Jacques Colinge discussed the development of a software library for R, designed to infer ligand-receptor interactions from spatial data, particularly in the context of cancer research. He began by emphasising the importance of cellular communication in tumours, noting its significance in new therapies and the associated challenges. The software package was initially developed to infer ligand-receptor interactions from single-cell and bulk data, using a statistical model to improve accuracy by incorporating correlated expression of ligands, receptors, and downstream signalling. 

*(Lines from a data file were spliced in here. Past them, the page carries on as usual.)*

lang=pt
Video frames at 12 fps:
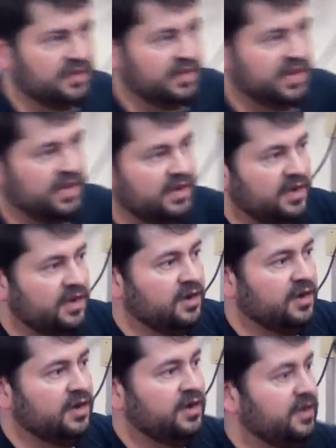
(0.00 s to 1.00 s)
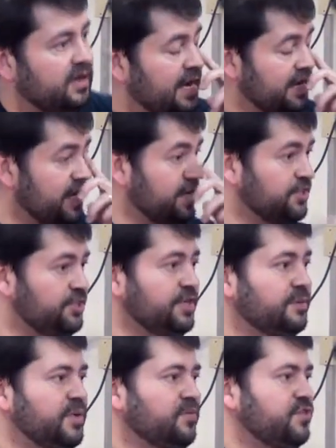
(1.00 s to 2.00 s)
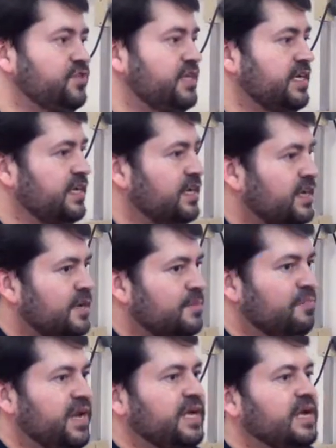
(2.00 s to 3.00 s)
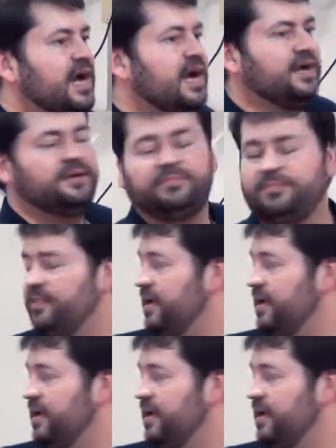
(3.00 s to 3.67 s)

Né? A, a energia para você brincar,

Colinge explained that the package could be applied to spatial data, such as in triple-negative breast cancer, to predict interactions and visualise their spatial distribution. He and his colleagues analysed ten breast cancer tumours using Visium and other datasets, mapping cell populations and their interactions. The analysis revealed distinct localisation patterns of proliferative cancer cells and immune effectors, with an exclusion between these cell types. TGF beta signalling, primarily produced by cancer-associated fibroblasts (CAFs), was found to inhibit immune cell activity in tumours. EMILIN1 was identified as a modulator of TGF beta activity, allowing immune cells to remain active in regions with high EMILIN1 expression. 

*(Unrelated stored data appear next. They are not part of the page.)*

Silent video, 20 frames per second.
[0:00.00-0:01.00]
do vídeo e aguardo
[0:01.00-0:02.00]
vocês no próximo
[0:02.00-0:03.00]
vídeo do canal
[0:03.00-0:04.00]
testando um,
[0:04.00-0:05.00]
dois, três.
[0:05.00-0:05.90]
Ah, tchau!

The findings suggested that targeting signalling activities rather than specific cell subpopulations could lead to more effective cancer therapies. Colinge highlighted the importance of understanding the spatial dimension of disease regulation, using examples from colorectal liver metastasis and breast cancer datasets. He also discussed the localisation of different cell types and their interactions, noting that distinct patterns emerged from the data. 

In conclusion, Colinge introduced the generic library for ligand-receptor interaction inference, which could also generate various graphics for basic investigations. He emphasised the complexity of tumours and the need to target signalling activities rather than specific cell subpopulations for more effective therapies.